O relatório, elaborado pelo Instituto Médico-Legal de Los Angeles após a reabertura do caso em 2011, deixa questões pendentes sobre o papel de Robert Wagner, marido de Wood, e de Christopher Walken, ambos atores e que estavam com a vítima na fatídica noite. A estrela de West Side Story morreu no dia 29 de novembro de 1981, após uma noite em que Wood, Wagner e Walken beberam a bordo de um iate ao largo da ilha de Catalina, a sudoeste de Los Angeles.
No relatório divulgado nesta quinta-feira, os especialistas destacam que a atriz tinha hematomas e arranhões no braço, punho e pescoço, e que provavelmente sofreu os ferimentos antes de cair no mar, onde se afogou.
– Com a presença de hematomas recentes nas extremidades superiores do braço direito e na área do punho, e um pequeno arranhão no pescoço, não se exclui um mecanismo não acidental como causa de tais ferimentos –, destaca o relatório.

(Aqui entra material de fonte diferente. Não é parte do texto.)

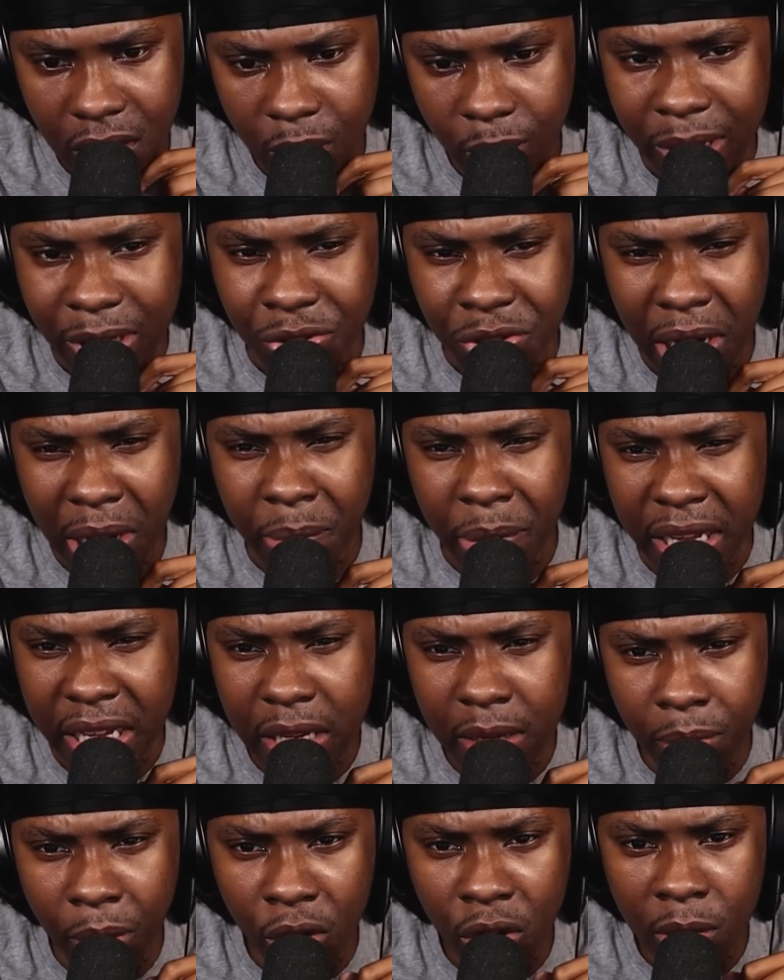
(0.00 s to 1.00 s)
Wait, do they blink in
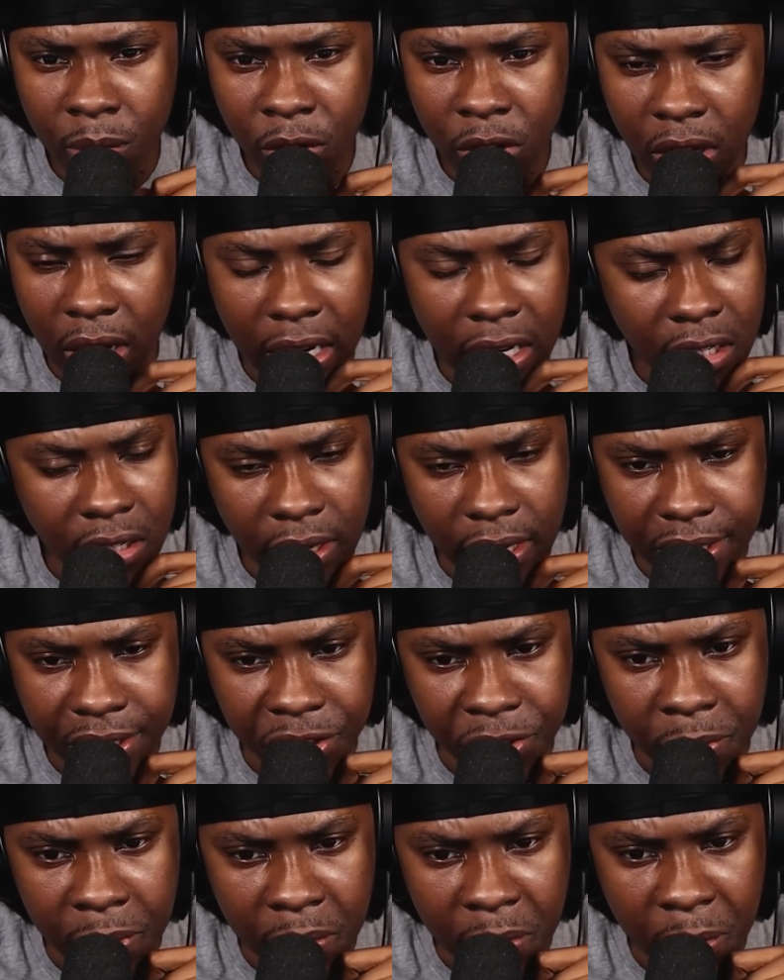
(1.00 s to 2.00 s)
Pokemon? I don't actually
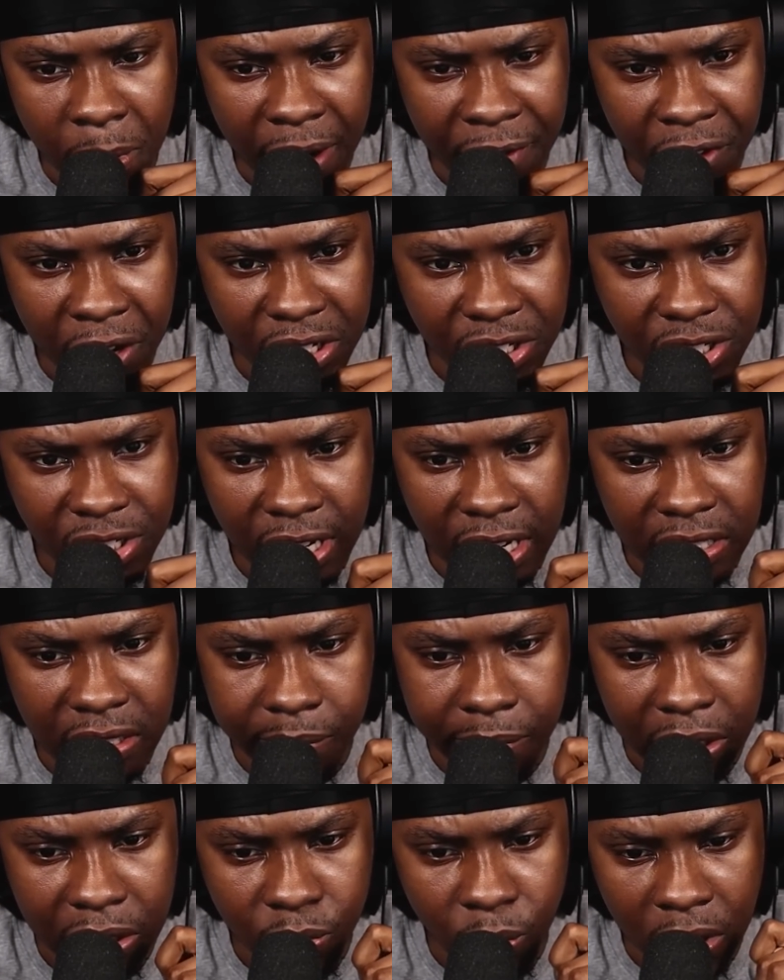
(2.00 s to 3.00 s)
remember, but I feel like she hasn't
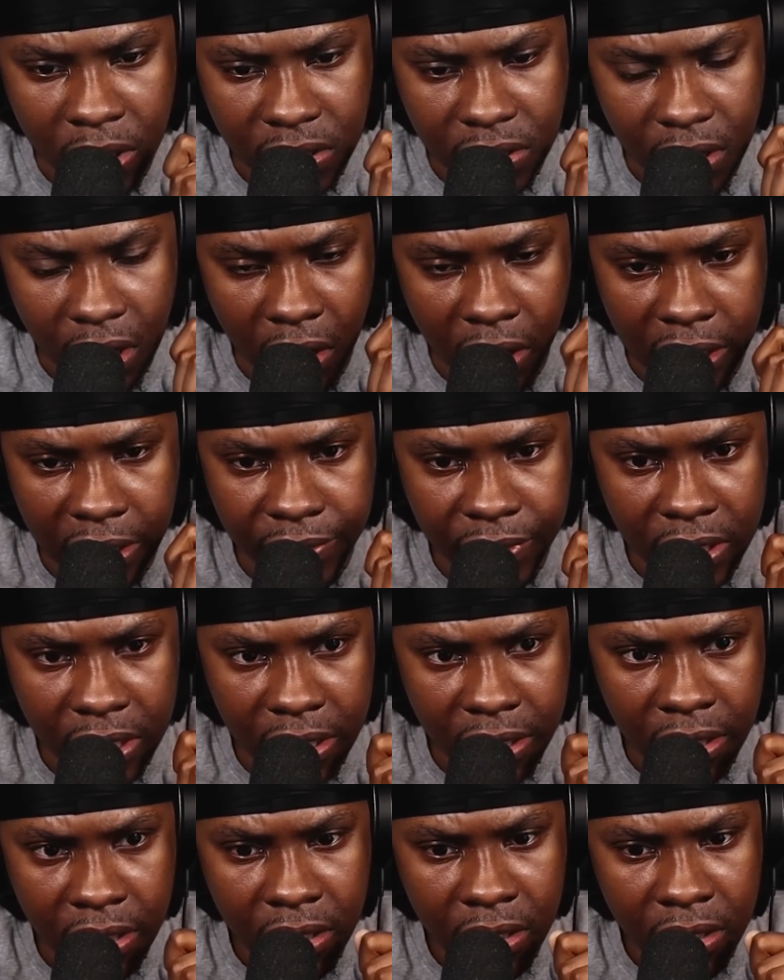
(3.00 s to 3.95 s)
blinked once. I can't even lie.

Até o momento, a versão sobre a morte de Wood era a de que ela havia discutido com o marido, subido em um bote salva-vidas para partir e caído no mar, onde se afogou. O novo relatório "não pode excluir uma entrada não voluntária na água" e conclui que as numerosas perguntas sem resposta apontam para uma "causa de morte indeterminada".

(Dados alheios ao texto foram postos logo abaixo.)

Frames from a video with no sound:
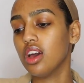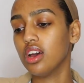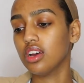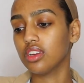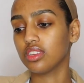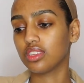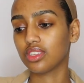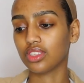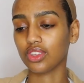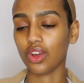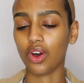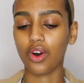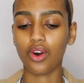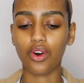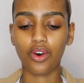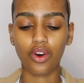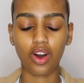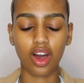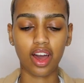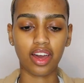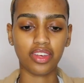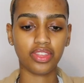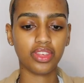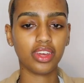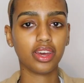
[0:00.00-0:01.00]
So
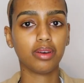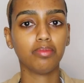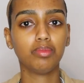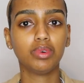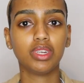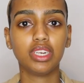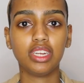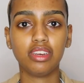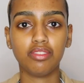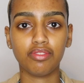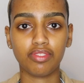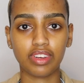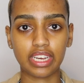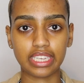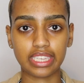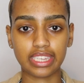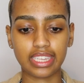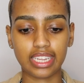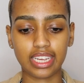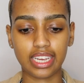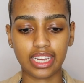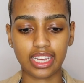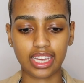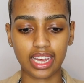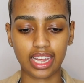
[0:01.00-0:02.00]
I think I'm gonna invest
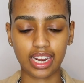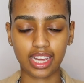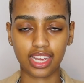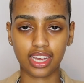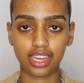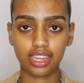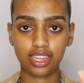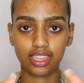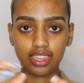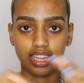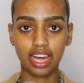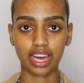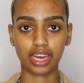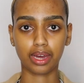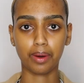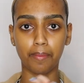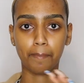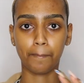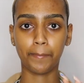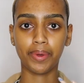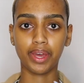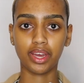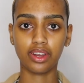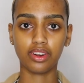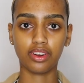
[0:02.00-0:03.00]
in getting like a
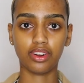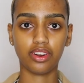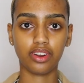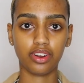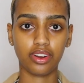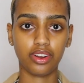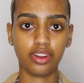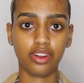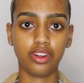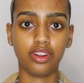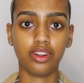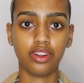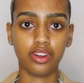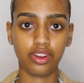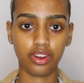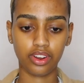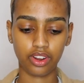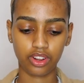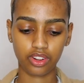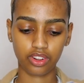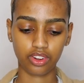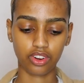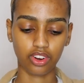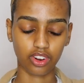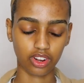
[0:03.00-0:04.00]
bigger
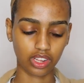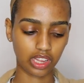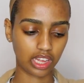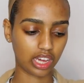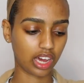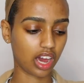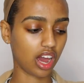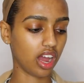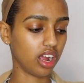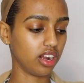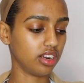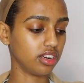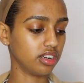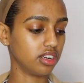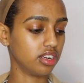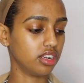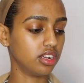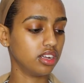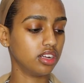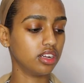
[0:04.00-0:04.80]
curling iron.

O porta-voz da Promotoria de Los Angeles, Steve Whitmore, destacou que "há uma investigação em curso". O caso da morte de Natalie Wood voltou à tona após o capitão do iate "Splendour", Dennis Davern, escrever um livro no qual afirma que Wagner discutiu com a mulher antes de seu desaparecimento, e que retardou as buscas após a descoberta do sumiço da atriz.